L’aspect quantitatif sera également solutionné par le fait que chaque commune de France aura mis la pierre à l’édifice de l’hébergement d’urgence, en créant dans sa commune une structure en harmonie avec sa ville, multipliant les capacités d’accueil générales...

Cette phase est indispensable pour les plus déstructurés d’entre nous que nous appelons les SDF, car si l’on ne passe pas par ses paliers de décompressions sociaux, avant d’accéder au vrai logement, nous cacherons une fois de plus la misère sans la résorber et celle ci s'envenimera encore plus qu’elle ne l’est à l’heure actuelle.

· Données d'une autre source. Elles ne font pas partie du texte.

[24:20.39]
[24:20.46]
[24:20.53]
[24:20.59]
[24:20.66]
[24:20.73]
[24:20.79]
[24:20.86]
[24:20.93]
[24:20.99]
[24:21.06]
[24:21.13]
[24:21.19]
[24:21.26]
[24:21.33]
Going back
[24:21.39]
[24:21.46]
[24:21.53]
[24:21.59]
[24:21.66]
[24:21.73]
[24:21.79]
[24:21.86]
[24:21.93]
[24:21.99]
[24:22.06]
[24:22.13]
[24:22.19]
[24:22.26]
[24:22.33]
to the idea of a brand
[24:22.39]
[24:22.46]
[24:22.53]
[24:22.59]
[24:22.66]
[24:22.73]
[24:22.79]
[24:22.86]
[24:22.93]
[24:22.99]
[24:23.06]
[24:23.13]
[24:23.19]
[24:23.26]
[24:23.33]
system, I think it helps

Avec le milieu hospitalier, confronté en permanence et de plus en plus à ce problème, nous avons développé une idée simple, mais pourtant essentielle pour le bon fonctionnement des urgences et par conséquent de l’hôpital.

Elle concerne de plus ses partenaires institutionnels, la protection civile, ou encore les associatifs que nous sommes, dans l’action qui nous réunit tous en direction des plus défavorisés de nos concitoyens.

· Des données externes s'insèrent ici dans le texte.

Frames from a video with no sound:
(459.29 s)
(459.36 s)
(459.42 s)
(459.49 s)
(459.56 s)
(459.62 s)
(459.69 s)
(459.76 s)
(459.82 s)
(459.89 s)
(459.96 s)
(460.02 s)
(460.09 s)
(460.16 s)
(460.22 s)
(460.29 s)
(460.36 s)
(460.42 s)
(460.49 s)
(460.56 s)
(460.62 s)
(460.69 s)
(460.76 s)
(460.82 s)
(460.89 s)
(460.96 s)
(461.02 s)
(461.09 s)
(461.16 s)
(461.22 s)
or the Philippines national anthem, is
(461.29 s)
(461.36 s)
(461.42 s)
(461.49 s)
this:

Un constat : Le réseau hospitalier, et donc l’hôpital, ne doit et ne peut exclure aucune frange de la population, quelle qu’elle soit et notamment celle qui est la plus démunie donc la plus fragile d’entre toutes, les SDF.

Un projet : Implanter un pôle amovible sur le site de l’hôpital afin de cibler les besoins et d’évaluer les demandes de cette population particulière dans le cadre d’une intervention transitoire à très court terme et non sédentaire, dans une projection à moyen ou à long terme.

Un Objectif : Limiter, voire supprimer le « parasitage » de l’accueil hospitalier par un public plus demandeur d’hébergement et de sécurité, que de soins. Ainsi les urgences de l’hôpital peuvent se concentrer uniquement sur leur mission de santé. Ce pôle pourrait définir si oui ou non il y a une nécessité de soins ou simplement un besoin de lien et d’accompagnement social.

Ce lieu de transit permettrait à des professionnels, comme à des étudiants en médecine ou autres formations du corps médical, de canaliser ce public vers une solution adaptée à leur demande du moment.

Ce projet s’inscrit pleinement dans la refonte des urgences et de son accueil et met à contribution non seulement des citoyens engagés mais aussi le milieu médical et notamment les étudiants qui seraient ainsi confrontés, au cours de leur formation, à un public en grande précarité.

A Grenoble, et avec le changement de direction, ce projet qui prenait forme avec son ancienne administration, est tombé dans les méandres obséquieux de certains oublis dédaigneux de ces souffrances isolées et marginales, et le problème n’est que toujours présent.

Et puis, tous simplement, on oublie cette formidable énergie et dynamique de « cette génération baby boumeuse », qui est devenu une formidable manne d’énergie citoyenne et bénévole pour l’implication dans ce quotidien, et dans ces actions de proximités…

Plus qu’une loi, ce sont en fait des comportements politiques donc citoyens qui doivent et qu’il nous faut changer.

Il y a des logiques de conduites qui ne nécessitent pas d’être imprimés dans des tablettes en lettre de feux pour pallier à la solidarité nationale en direction des plus défavorisés d’entre nous.

Pour progresser, il ne suffit pas de vouloir agir, il faut d'abord savoir dans quel sens agir, et la fraternité toute républicaine qui incarne chaque citoyen, doit devenir ce formidable élan entre le faisable et le réalisé.

Commentaires

1. Le dimanche 27 mai 2007, à 22 h 15 par Michel R.

Merci pour ce grand moment de partage, de pragmatisme et d'émotion.